From Casetext: Smarter Legal Research

People v. Cornell Holiday

California Court of Appeals, First District, Second Division
Sep 20, 2022
No. A163970 (Cal. Ct. App. Sep. 20, 2022)

Opinion

A163970

09-20-2022

THE PEOPLE, Plaintiff and Respondent, v. CORNELL HOLIDAY, Defendant and Appellant.


NOT TO BE PUBLISHED

Order Filed Date: 10/14/22

(Sonoma County Super. Ct. Nos. SCR7180271)

ORDER MODIFYING OPINION

BY THE COURT:

The opinion filed September 20, 2022 is modified as follows:

On page 2, the last sentence of the third paragraph beginning with "The trial court set a further hearing . . ." is deleted.

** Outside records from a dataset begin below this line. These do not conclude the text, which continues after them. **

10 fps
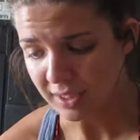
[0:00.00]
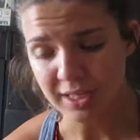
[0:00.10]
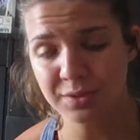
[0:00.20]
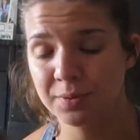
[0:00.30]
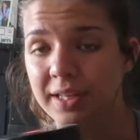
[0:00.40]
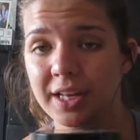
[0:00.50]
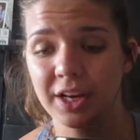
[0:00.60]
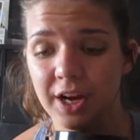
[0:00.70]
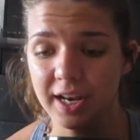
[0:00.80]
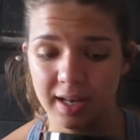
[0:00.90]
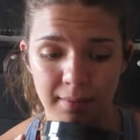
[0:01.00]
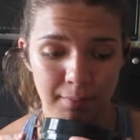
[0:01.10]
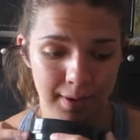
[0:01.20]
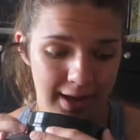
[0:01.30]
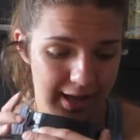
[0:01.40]
it's really good.
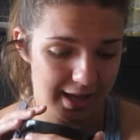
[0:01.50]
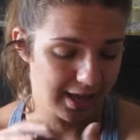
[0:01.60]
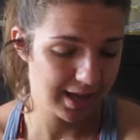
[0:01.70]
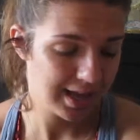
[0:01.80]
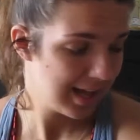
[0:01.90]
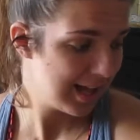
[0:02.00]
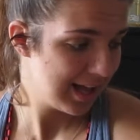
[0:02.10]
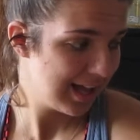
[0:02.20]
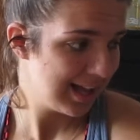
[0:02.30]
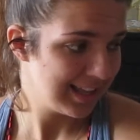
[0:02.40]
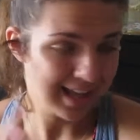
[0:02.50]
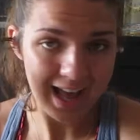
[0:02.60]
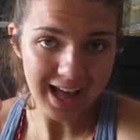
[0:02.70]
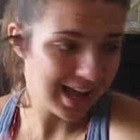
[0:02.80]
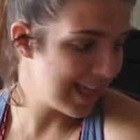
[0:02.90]
But
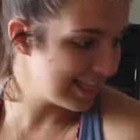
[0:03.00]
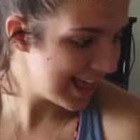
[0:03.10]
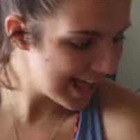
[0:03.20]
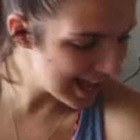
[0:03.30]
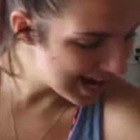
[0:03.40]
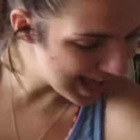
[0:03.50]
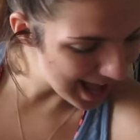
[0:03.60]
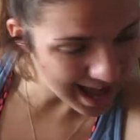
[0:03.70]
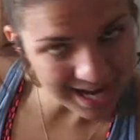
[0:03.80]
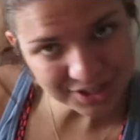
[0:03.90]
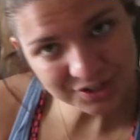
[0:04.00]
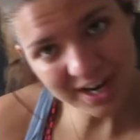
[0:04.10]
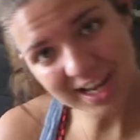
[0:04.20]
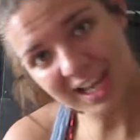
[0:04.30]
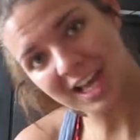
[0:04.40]
yeah, and then I
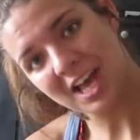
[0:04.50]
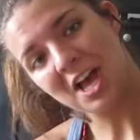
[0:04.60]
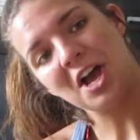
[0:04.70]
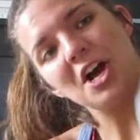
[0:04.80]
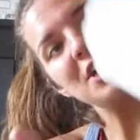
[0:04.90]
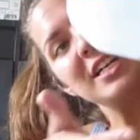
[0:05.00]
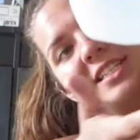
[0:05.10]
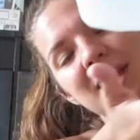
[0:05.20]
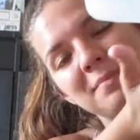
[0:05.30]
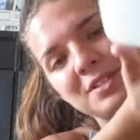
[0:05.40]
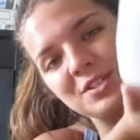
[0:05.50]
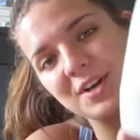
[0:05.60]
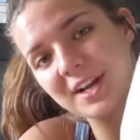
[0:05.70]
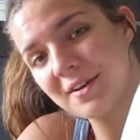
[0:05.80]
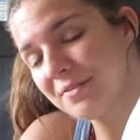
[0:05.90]
drink, or attempt to
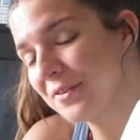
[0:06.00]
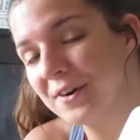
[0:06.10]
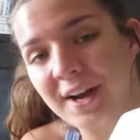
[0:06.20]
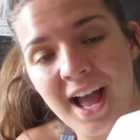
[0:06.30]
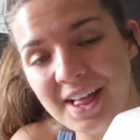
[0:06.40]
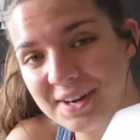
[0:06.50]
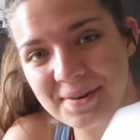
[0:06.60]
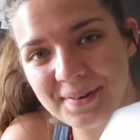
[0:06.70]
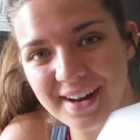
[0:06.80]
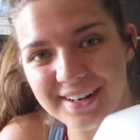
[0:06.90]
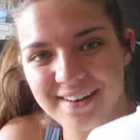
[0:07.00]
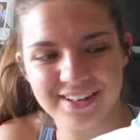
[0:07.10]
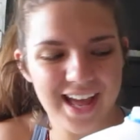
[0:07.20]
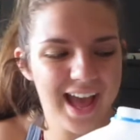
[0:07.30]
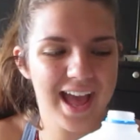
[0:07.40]
drink, a full gallon of water
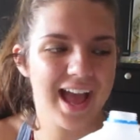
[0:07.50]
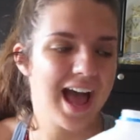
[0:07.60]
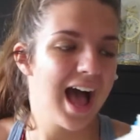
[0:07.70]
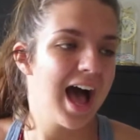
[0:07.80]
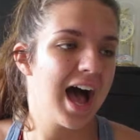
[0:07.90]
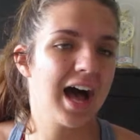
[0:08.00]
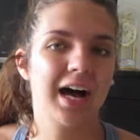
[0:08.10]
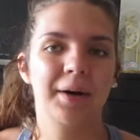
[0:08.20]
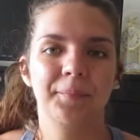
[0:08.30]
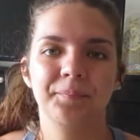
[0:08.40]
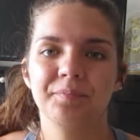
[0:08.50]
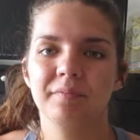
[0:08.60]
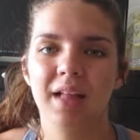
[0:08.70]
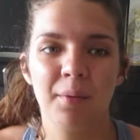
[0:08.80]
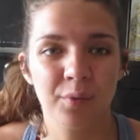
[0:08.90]
every day.
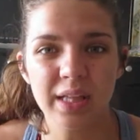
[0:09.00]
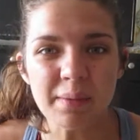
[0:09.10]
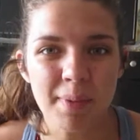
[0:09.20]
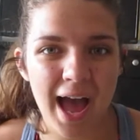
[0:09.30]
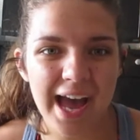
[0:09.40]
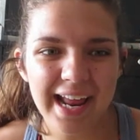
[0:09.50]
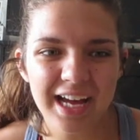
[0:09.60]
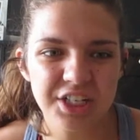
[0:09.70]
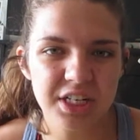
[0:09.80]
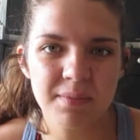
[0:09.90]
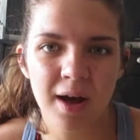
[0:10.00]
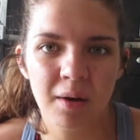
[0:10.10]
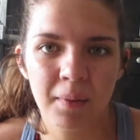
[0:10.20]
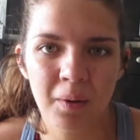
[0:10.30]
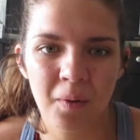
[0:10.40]
I'm really bad actually
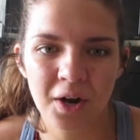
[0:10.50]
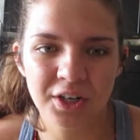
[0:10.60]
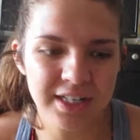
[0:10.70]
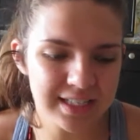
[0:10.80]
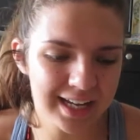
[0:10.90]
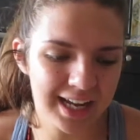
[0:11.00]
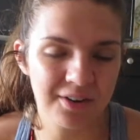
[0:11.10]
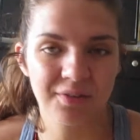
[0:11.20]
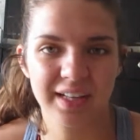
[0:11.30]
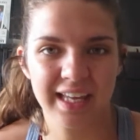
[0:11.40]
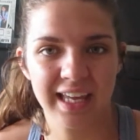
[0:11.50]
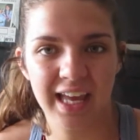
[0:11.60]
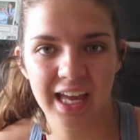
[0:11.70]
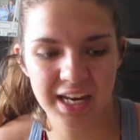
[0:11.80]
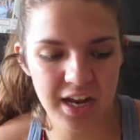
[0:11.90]
about my water intake. I don't really
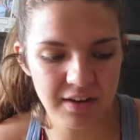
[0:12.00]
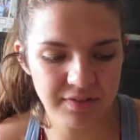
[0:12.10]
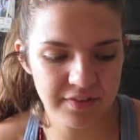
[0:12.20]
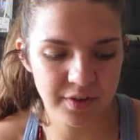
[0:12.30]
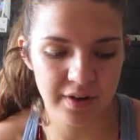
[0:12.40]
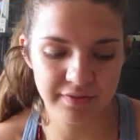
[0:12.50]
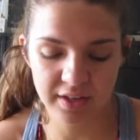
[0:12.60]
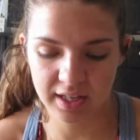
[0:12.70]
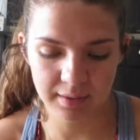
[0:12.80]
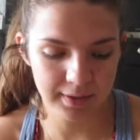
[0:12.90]
get enough, even though I feel like I'm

On page 3, the first sentence of the first paragraph beginning with "As of the hearing . . ." is replaced with "As of a further hearing on August 27, Holiday had still not completed his intake at SAFER."

On page 5, the second sentence of the second full paragraph beginning with "With the $300 intake fee waived . . ." is replaced with "With the $300 intake fee waived and the individual therapy sessions covered through MediCal, Yeoman testified that Holiday's only costs for the program would have been for the group therapy sessions, totaling $100 a month."

This order does not effect a change in the judgment.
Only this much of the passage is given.